Des chercheurs ont mis en évidence la capacité des abeilles à se protéger de congénères malades en cas d’infection virale, mais aussi comment ces individus infectés pouvaient transmettre plus facilement les maladies à d’autres colonies.
Les abeilles ne sont pas étrangères à la distanciation sociale, selon une nouvelle étude. Lorsqu’une colonie est infectée par le virus israélien de la paralysie aiguë (virus IAPV), mortel, les abeilles sont moins susceptibles de toucher ou de nourrir leurs compagnons de nid malades. Mais le virus semble avoir une parade efficace : lorsque des abeilles malades tentent d’entrer dans une nouvelle colonie, elles réussissent mieux à passer les gardes que les abeilles non infectées. Cela a conduit les scientifiques à penser que le virus a évolué de manière à se propager vers de nouvelles ruches.
Les abeilles domestiques sont particulièrement vulnérables aux maladies infectieuses : Elles vivent dans des conditions de promiscuité et se touchent tout le temps.
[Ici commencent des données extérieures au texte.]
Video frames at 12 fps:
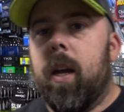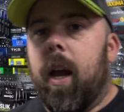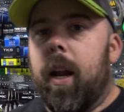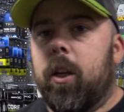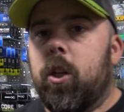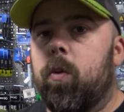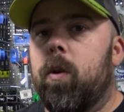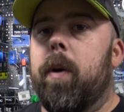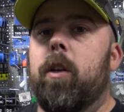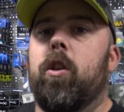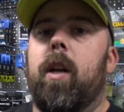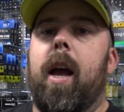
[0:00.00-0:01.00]
and as you would
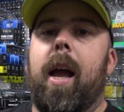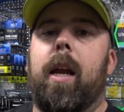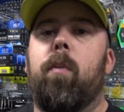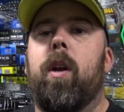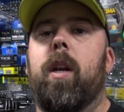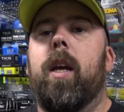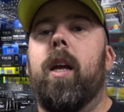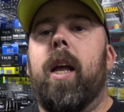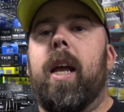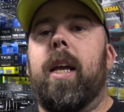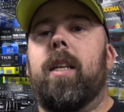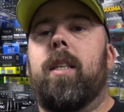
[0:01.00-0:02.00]
imagine, hybrid
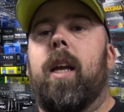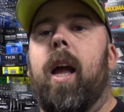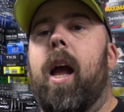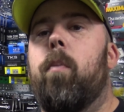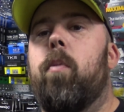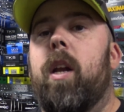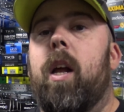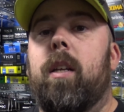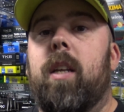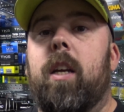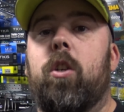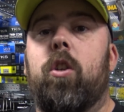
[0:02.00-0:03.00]
is a
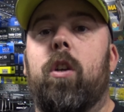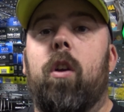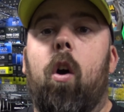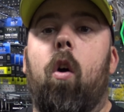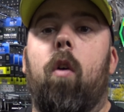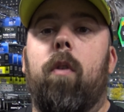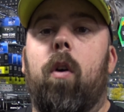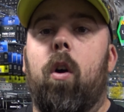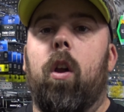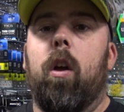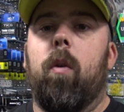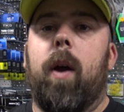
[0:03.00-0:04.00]
hybridization of a
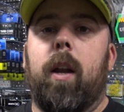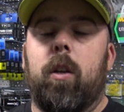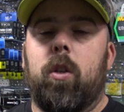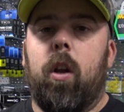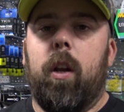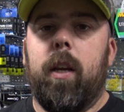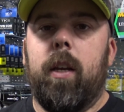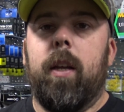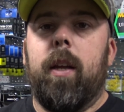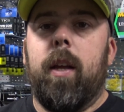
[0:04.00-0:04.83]
hollow and a solid.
De plus, leur système immunitaire est faible par rapport à celui d’autres insectes. Elles dépendent plutôt de comportements hygiéniques, tels que le toilettage ou l’élimination des larves malades. Adam Dolezal, physiologiste des insectes à l’université de l’Illinois étudiant l’IAPV, s’est associé à l’informaticien Tim Gernat qui a mis au point un système automatisé pour surveiller le comportement des abeilles. L’équipe a collé des étiquettes sur le dos d’environ 900 abeilles dans trois colonies et les a suivies à l’aide d’un appareil photo, qui prenait des photos toutes les secondes. Un ordinateur cartographiait l’emplacement et l’orientation de chaque abeille étiquetée, et suivait tout particulièrement le comportement de trophallaxie, lors duquel les abeilles nourrissent leurs collègues de travail en régurgitant de la nourriture à partir d’une poche.
Pour savoir comment les abeilles réagiraient au virus IAPV, les chercheurs ont placé 90 à 150 insectes étiquetés dans chaque colonie après les avoir infectés. Après cinq jours d’enregistrement, l’équipe a constaté que les abeilles saines évitaient tout contact avec les abeilles infectées. Par rapport aux ouvrières saines, les abeilles malades étaient exclus de près de la moitié des comportements de trophallaxie. Ce n’est pas faute d’avoir essayé : les abeilles malades se déplaçaient dans la colonie plus que les autres abeilles, probablement à la recherche de quelqu’un pour les nourrir.
Pour découvrir comment le virus se propageait malgré tout avec succès, l’équipe a pris des abeilles infectées et les a placées à l’extérieur d’une autre colonie. Les gardiennes ont laissé entrer environ 30 % d’entre elles, contre environ 15 % d’abeilles étrangères saines. Il semblerait donc que l’IAPV réussit à tromper les sentinelles, peut-être en modifiant la composition chimique des abeilles. Les scientifiques ont en effet découvert que l’infection par l’IAPV entraînait des niveaux plus faibles d’octacosane, ce qui a été associé à une meilleure acceptation par les autres abeilles. Les abeilles malades étaient également plus soumises lorsqu’elles étaient défiées par les gardiennes et plus susceptibles de leur offrir de la nourriture, et ces comportements peuvent également les aider à propager la maladie. Ces résultats mettent notamment en évidence les dangers d’une trop grande proximité entre les ruches commerciales.